Abstract
Purpose :
Diabetic vitrectomy reflects progression of diabetic retinopathy (DR) to the most severe endpoint. This 5 year audit encompasses all diabetic vitrectomies performed in South Australia (SA) and Northern territory (NT). We aimed to explore the difference in prevalence and risk factors for diabetic vitrectomy between Indigenous and non-indigenous patients.
Methods :
Vitrectomies performed in public and private hospitals in SA and NT between 2007 and 2011 were identified. Medical records were audited and data collected, for all patients who required vitrectomy for complications of diabetes (DM). Data collected included demographics, ethnicity, DM history, past treatment for DR, visual acuity, and the indication for vitrectomy.
Results :
495 diabetic vitrectomies, for 335 patients were performed in SA and NT between 2007 and 2011. 77 (23%) patients requiring diabetic vitrectomy were Indigenous Australians. For those with T2DM, mean age at diabetes diagnosis was lower in Indigenous (37.08 years; SD, 10.10) compared with non-Indigenous (44.26 years; SD, 12.06) patients (p<0.001). There were significantly more female patients undergoing DM vitrectomy in the indigenous group compared with the non-indigenous group. 25.9% of indigenous patients had had an amputation and 32.9% were on dialysis at the time of vitrectomy.

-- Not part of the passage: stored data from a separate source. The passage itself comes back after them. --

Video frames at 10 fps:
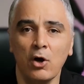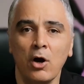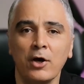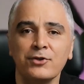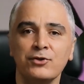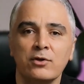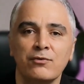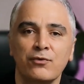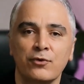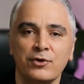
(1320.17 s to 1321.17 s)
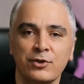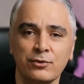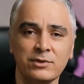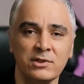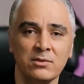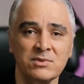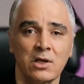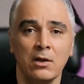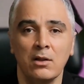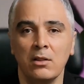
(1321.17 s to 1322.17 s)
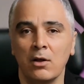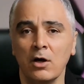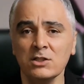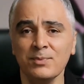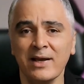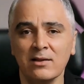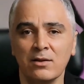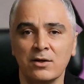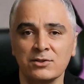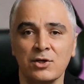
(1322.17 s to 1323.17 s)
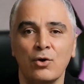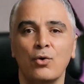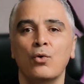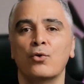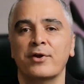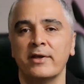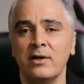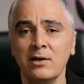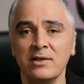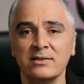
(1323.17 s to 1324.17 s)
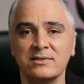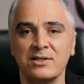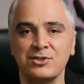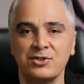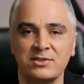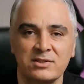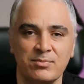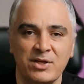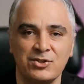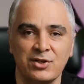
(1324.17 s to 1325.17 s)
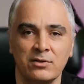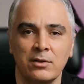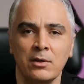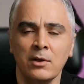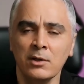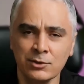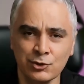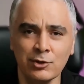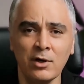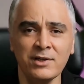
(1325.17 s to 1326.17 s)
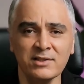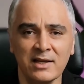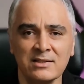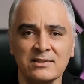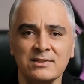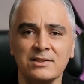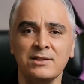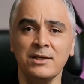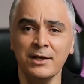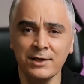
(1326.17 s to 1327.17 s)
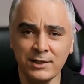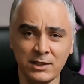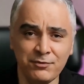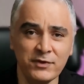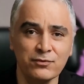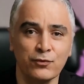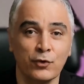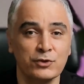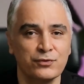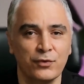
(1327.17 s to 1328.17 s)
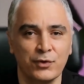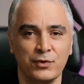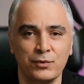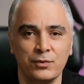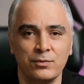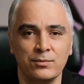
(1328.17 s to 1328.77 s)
ideal for new teams, large backlogs, or early stage estimation. Try it and see if it works for you.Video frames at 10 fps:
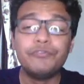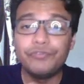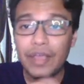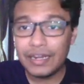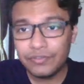
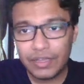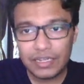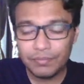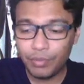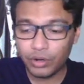Very
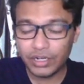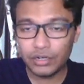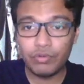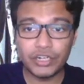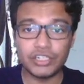important
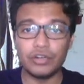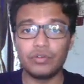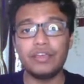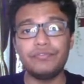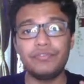question.
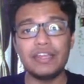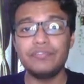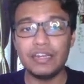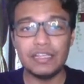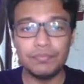Okay,
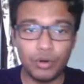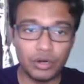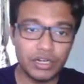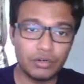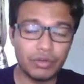very
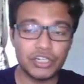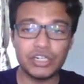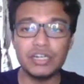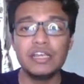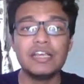important
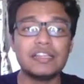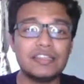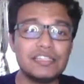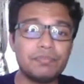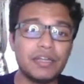question.
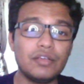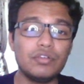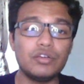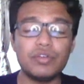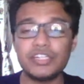This
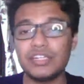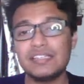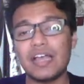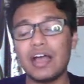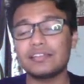particular question
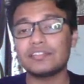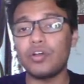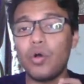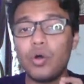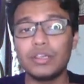is asked
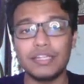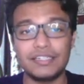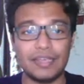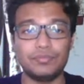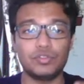all the
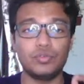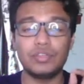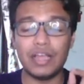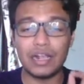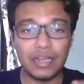time. So
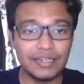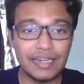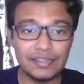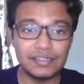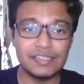the correct
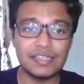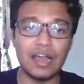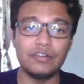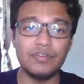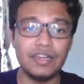answer is
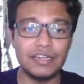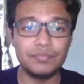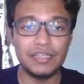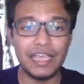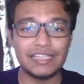alpha. Let
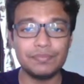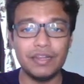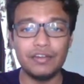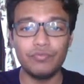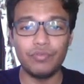me
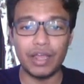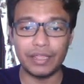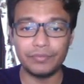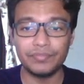explain why.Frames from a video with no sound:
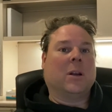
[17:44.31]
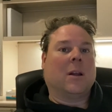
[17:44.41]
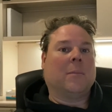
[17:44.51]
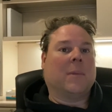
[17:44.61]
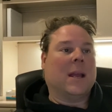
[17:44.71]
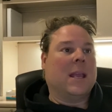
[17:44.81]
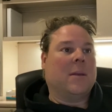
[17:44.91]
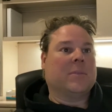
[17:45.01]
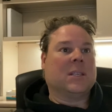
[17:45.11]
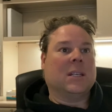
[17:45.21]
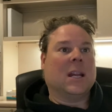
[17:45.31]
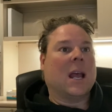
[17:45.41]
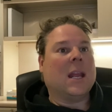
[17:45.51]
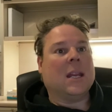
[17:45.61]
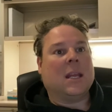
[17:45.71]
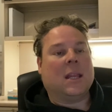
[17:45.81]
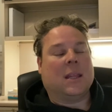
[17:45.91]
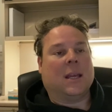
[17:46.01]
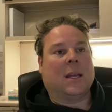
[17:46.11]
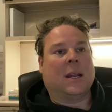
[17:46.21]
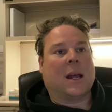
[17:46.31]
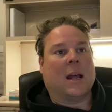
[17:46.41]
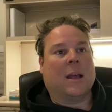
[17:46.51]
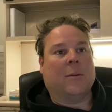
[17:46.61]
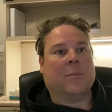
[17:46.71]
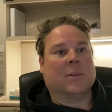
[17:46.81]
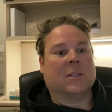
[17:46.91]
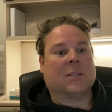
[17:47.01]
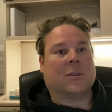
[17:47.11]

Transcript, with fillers: on my MC90 that I was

In multivariate survival analyses from diabetes onset to vitrectomy, younger age of diabetes onset (P<0.001; OR: 0.96; CI: 0.95-0.98) and Indigenous Australian ethnicity (P=0.04; OR: 1.68; CI: 1.02-2.77) were both independently associated with earlier vitrectomy. Survival analysis from onset of proliferative DR (PDR) found lack of previous laser (P=0.003; OR: 0.58; CI: 1.24-2.55) to be the predominant factor associated with earlier vitrectomy.
Conclusions :
This is the first population based study to capture all patients with end-stage DR undergoing diabetic vitrectomy in SA and NT. Indigenous Australians account for 23% of patients requiring diabetic vitrectomy, despite only making up 5.8% of the population, reflecting a large burden of disease secondary to end-stage DR in the indigenous Australian population. Multiple factors including earlier age of diabetes onset, and lack of previous laser treatment predispose to earlier vitrectomy.
This is an abstract that was submitted for the 2016 ARVO Annual Meeting, held in Seattle, Wash., May 1-5, 2016.